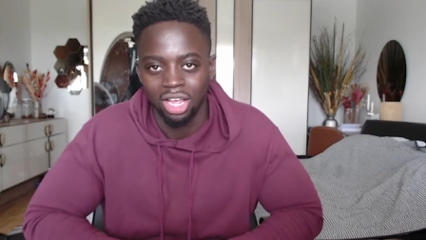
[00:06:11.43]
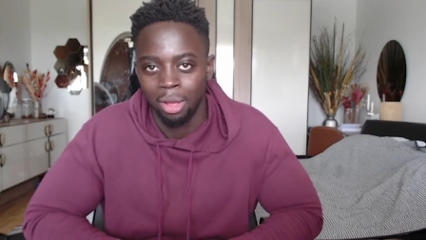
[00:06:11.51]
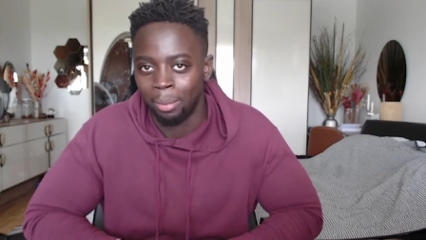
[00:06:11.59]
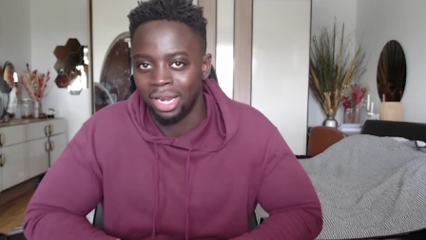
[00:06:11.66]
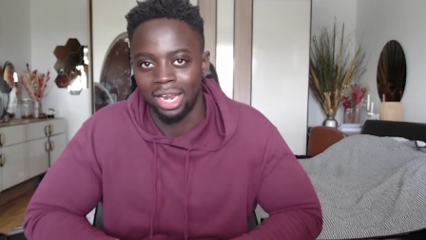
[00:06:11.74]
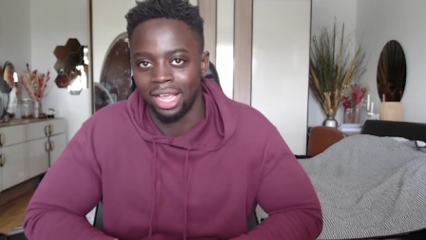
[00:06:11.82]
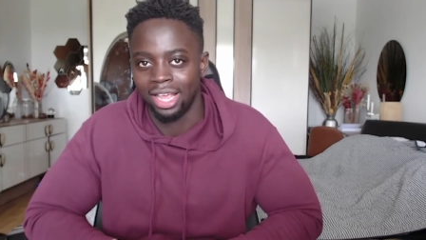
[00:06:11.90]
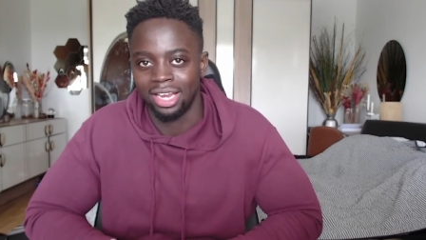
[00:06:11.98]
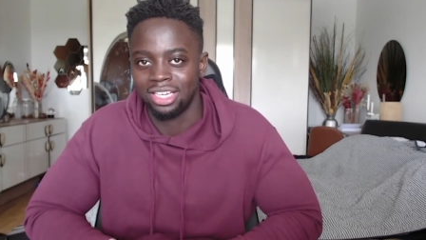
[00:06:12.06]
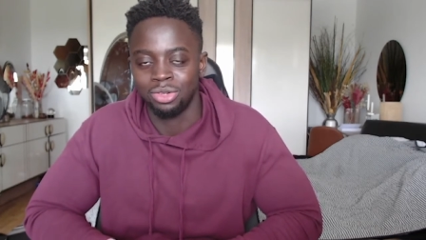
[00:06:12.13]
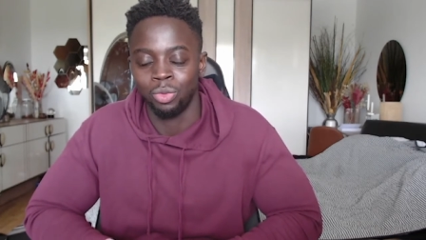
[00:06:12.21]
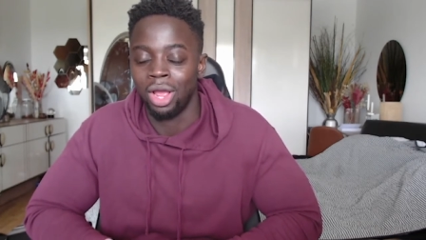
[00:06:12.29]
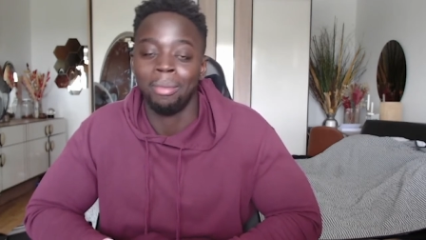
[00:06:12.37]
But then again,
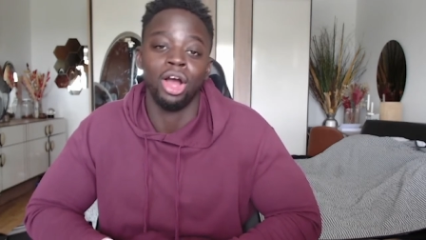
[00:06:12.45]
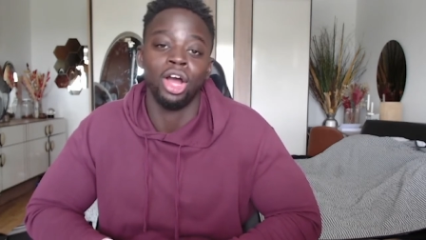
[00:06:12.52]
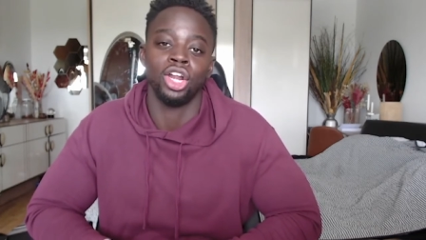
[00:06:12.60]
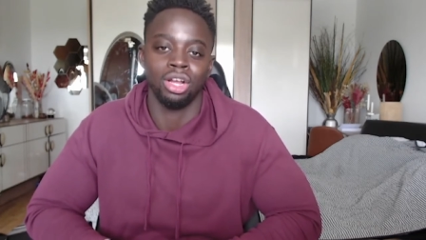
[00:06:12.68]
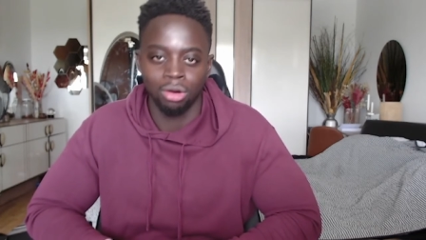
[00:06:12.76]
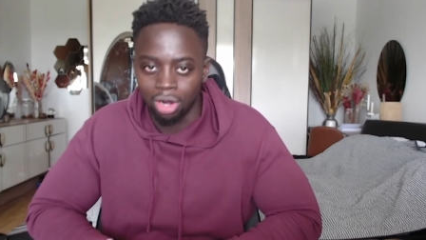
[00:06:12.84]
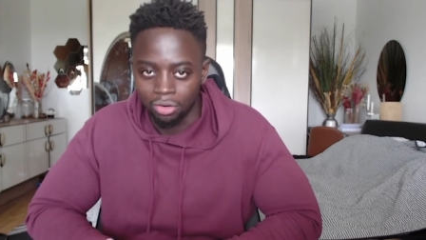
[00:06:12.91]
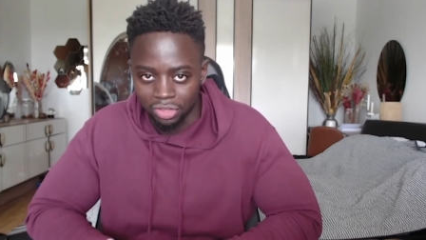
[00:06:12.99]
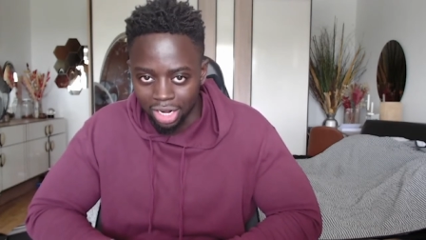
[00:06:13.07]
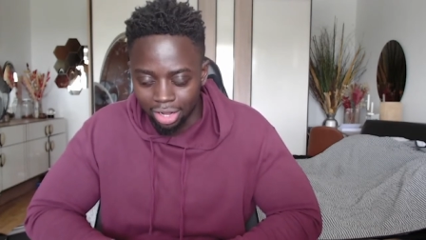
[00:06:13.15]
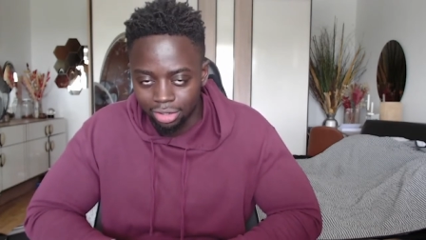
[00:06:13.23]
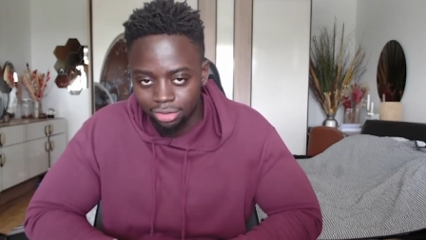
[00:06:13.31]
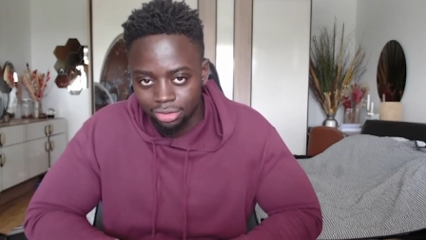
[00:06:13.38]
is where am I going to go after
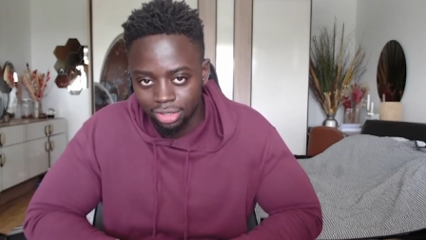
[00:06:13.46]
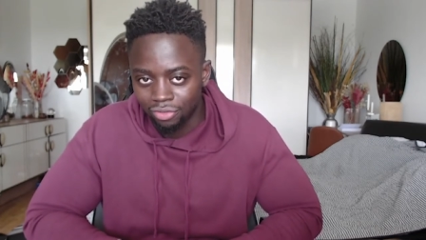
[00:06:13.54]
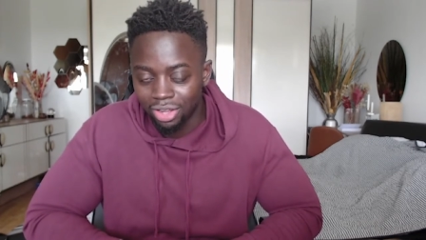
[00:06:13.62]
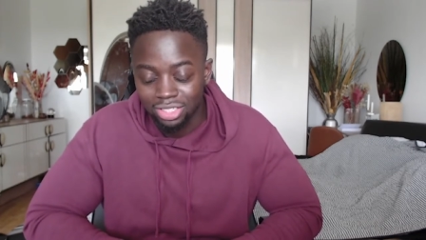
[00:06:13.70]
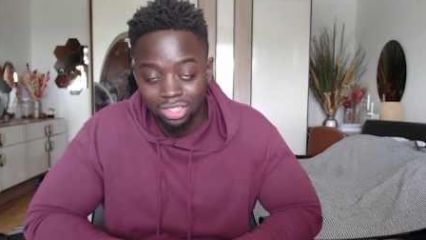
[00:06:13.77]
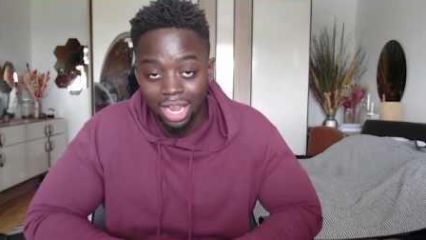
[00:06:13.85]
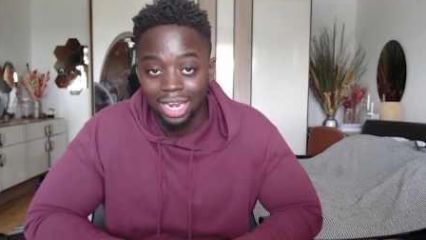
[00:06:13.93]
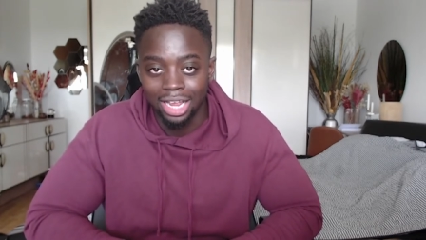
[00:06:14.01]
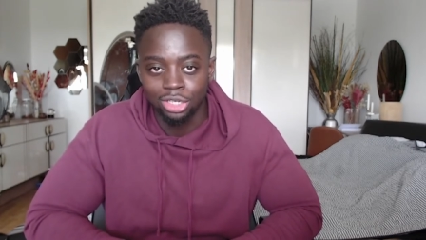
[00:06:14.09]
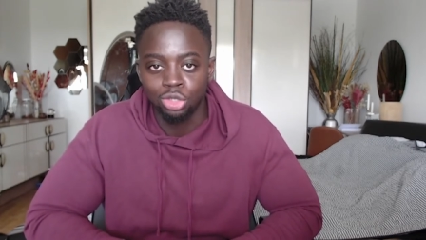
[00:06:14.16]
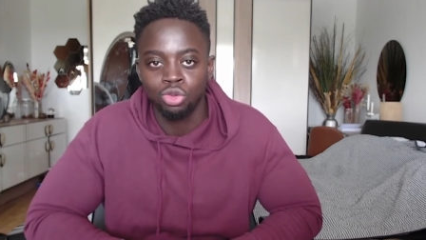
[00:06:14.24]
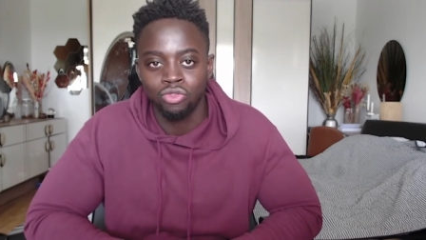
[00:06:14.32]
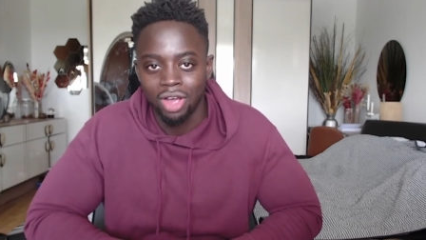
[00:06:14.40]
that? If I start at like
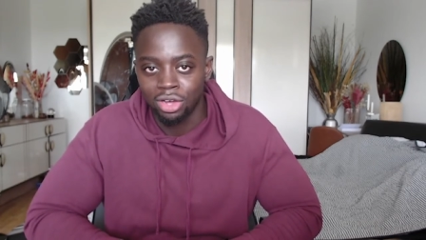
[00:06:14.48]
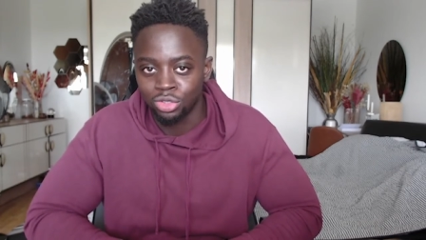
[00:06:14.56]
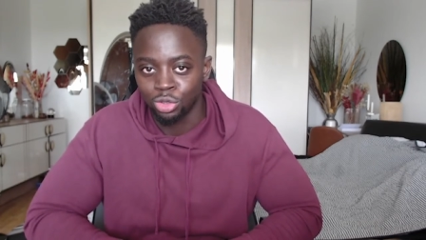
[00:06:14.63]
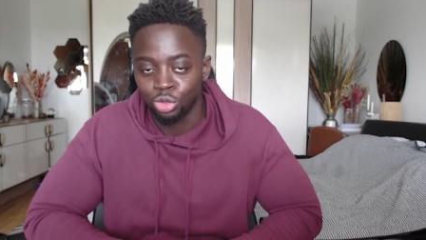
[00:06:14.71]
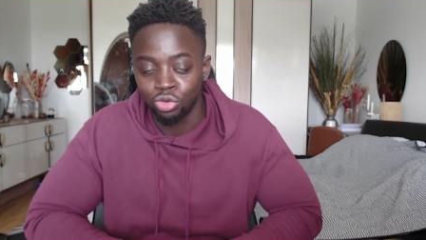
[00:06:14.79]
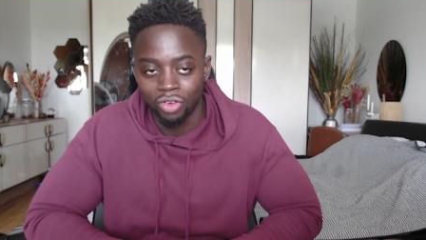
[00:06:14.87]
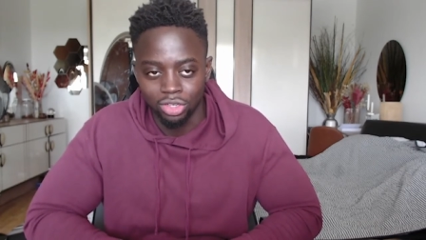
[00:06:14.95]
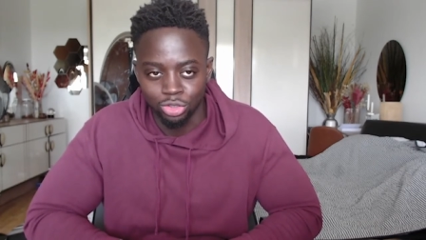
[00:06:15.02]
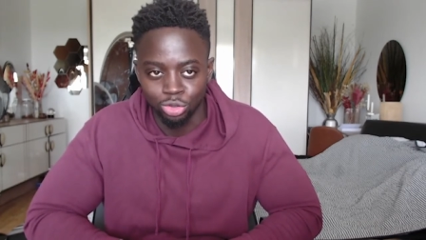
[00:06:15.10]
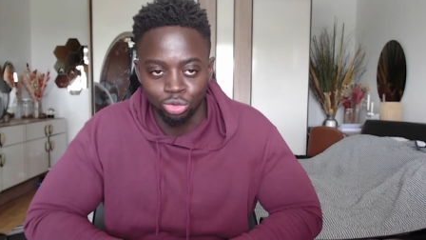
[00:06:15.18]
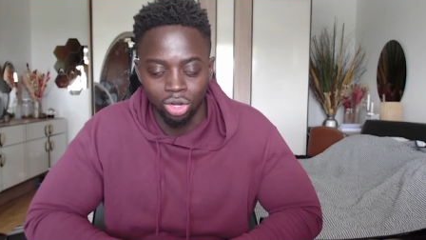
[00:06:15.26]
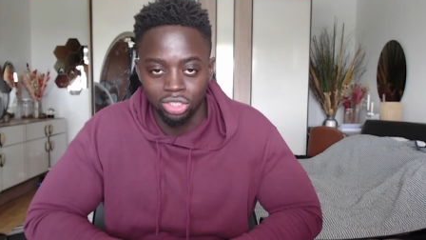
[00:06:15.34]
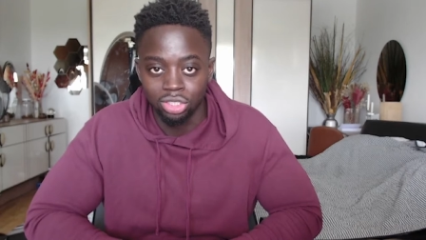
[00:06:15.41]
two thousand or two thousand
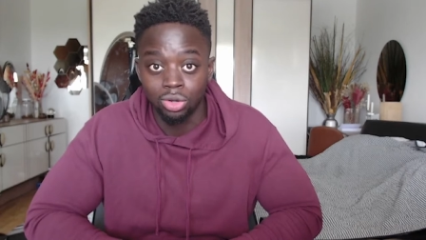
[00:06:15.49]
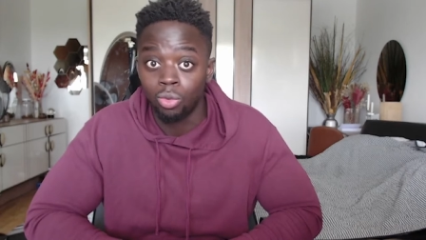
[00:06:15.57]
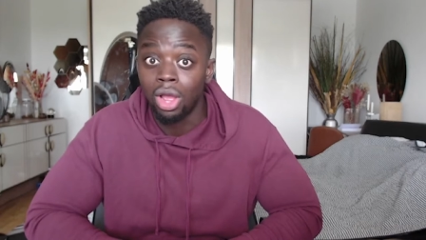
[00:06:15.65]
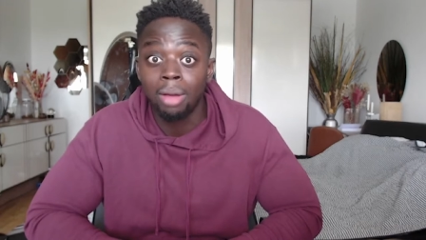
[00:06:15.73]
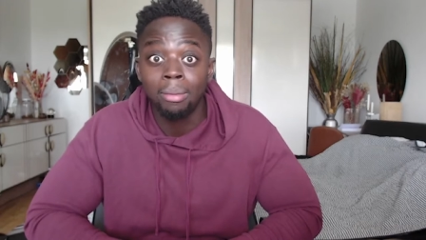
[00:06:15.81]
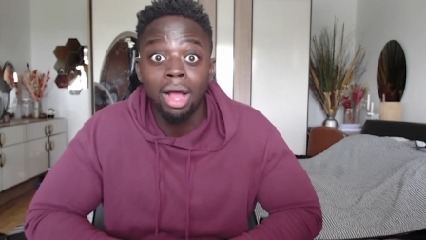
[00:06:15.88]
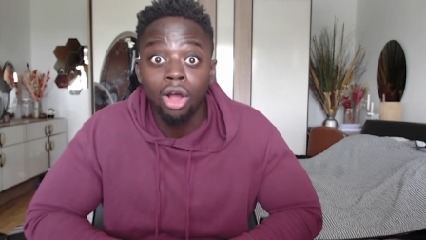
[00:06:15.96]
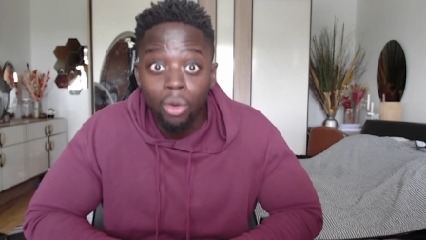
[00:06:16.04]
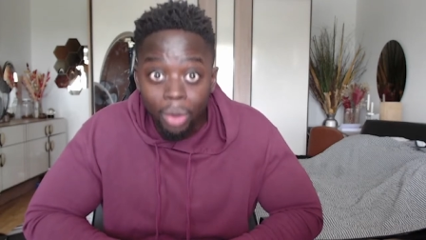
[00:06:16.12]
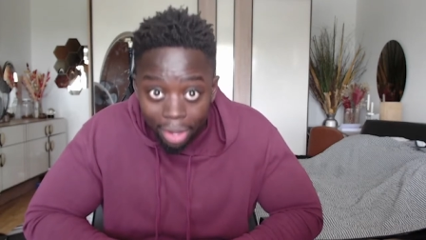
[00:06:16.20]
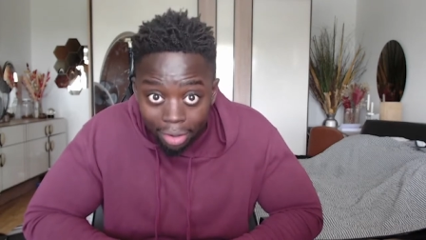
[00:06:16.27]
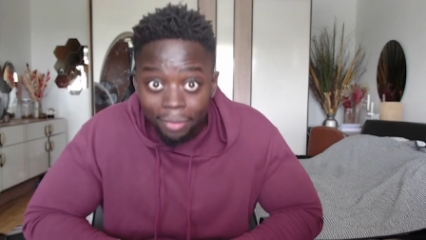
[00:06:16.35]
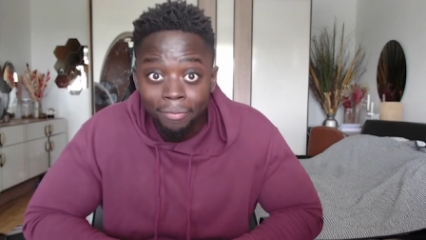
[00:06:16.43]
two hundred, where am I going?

____

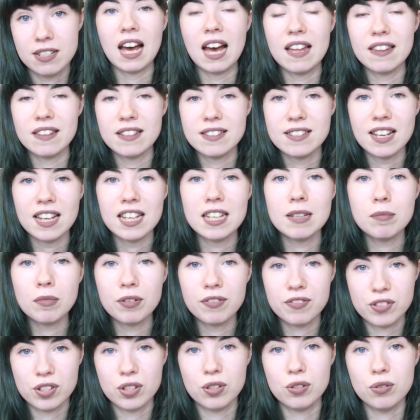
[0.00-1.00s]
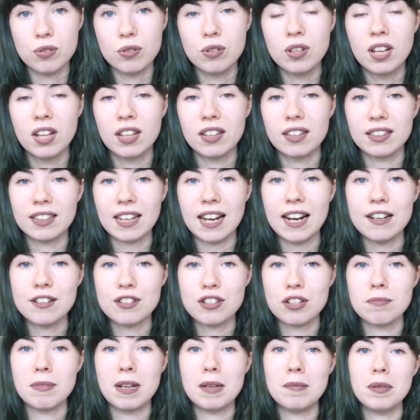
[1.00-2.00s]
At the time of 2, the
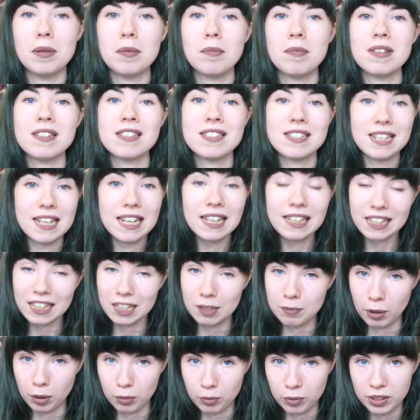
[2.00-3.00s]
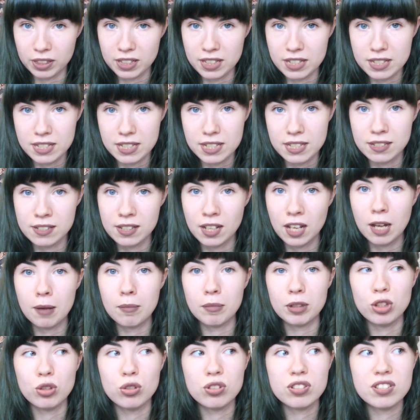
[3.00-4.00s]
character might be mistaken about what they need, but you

____

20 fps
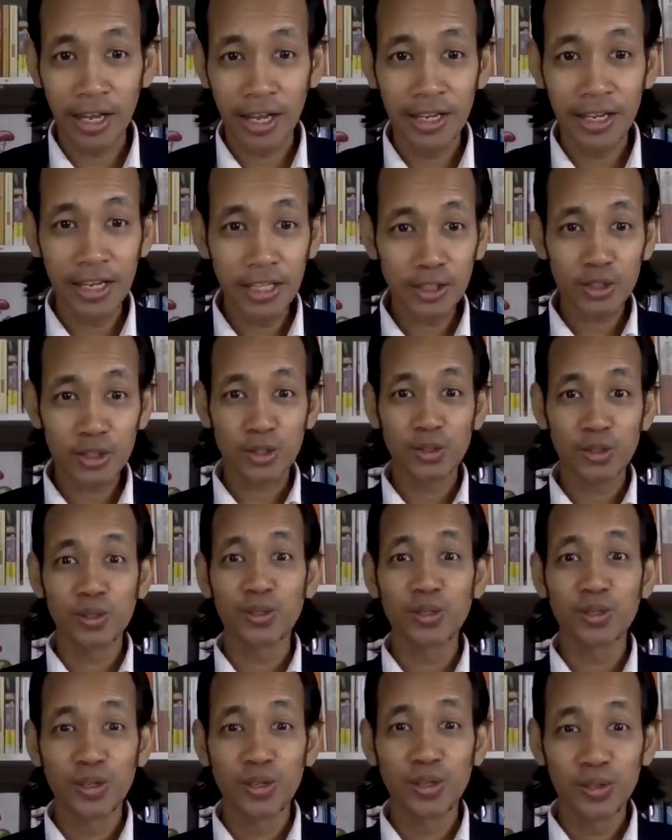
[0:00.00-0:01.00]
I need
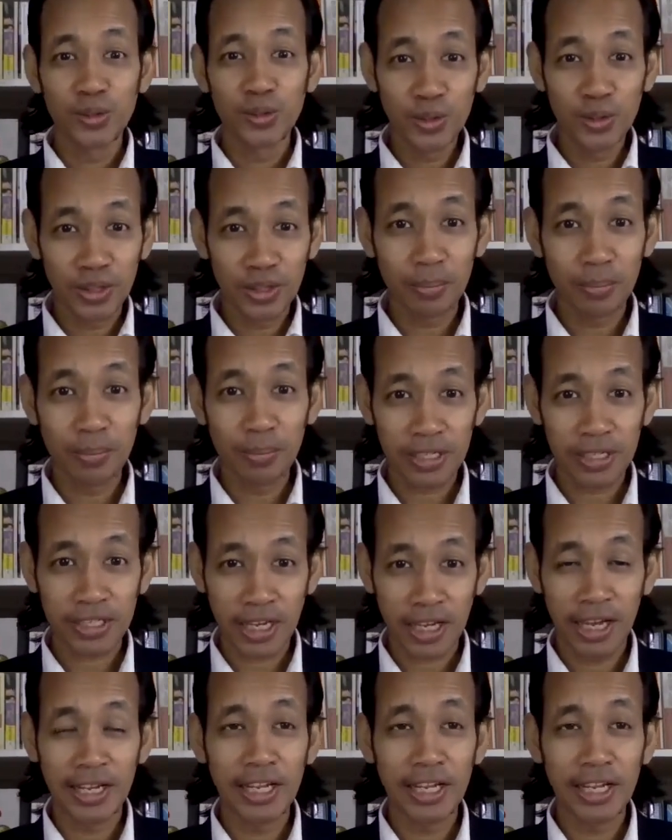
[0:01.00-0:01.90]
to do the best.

____

TASK REQUIREMENTS ▸
Although pictures appear among the records above, none are to be output; print exactly the lines from the line containing "[00:06:12.21]" through the line containing "[00:06:16.35]".

FINISHED TASK ▸
[00:06:12.21]
[00:06:12.29]
[00:06:12.37]
But then again,
[00:06:12.45]
[00:06:12.52]
[00:06:12.60]
[00:06:12.68]
[00:06:12.76]
[00:06:12.84]
[00:06:12.91]
[00:06:12.99]
[00:06:13.07]
[00:06:13.15]
[00:06:13.23]
[00:06:13.31]
[00:06:13.38]
is where am I going to go after
[00:06:13.46]
[00:06:13.54]
[00:06:13.62]
[00:06:13.70]
[00:06:13.77]
[00:06:13.85]
[00:06:13.93]
[00:06:14.01]
[00:06:14.09]
[00:06:14.16]
[00:06:14.24]
[00:06:14.32]
[00:06:14.40]
that? If I start at like
[00:06:14.48]
[00:06:14.56]
[00:06:14.63]
[00:06:14.71]
[00:06:14.79]
[00:06:14.87]
[00:06:14.95]
[00:06:15.02]
[00:06:15.10]
[00:06:15.18]
[00:06:15.26]
[00:06:15.34]
[00:06:15.41]
two thousand or two thousand
[00:06:15.49]
[00:06:15.57]
[00:06:15.65]
[00:06:15.73]
[00:06:15.81]
[00:06:15.88]
[00:06:15.96]
[00:06:16.04]
[00:06:16.12]
[00:06:16.20]
[00:06:16.27]
[00:06:16.35]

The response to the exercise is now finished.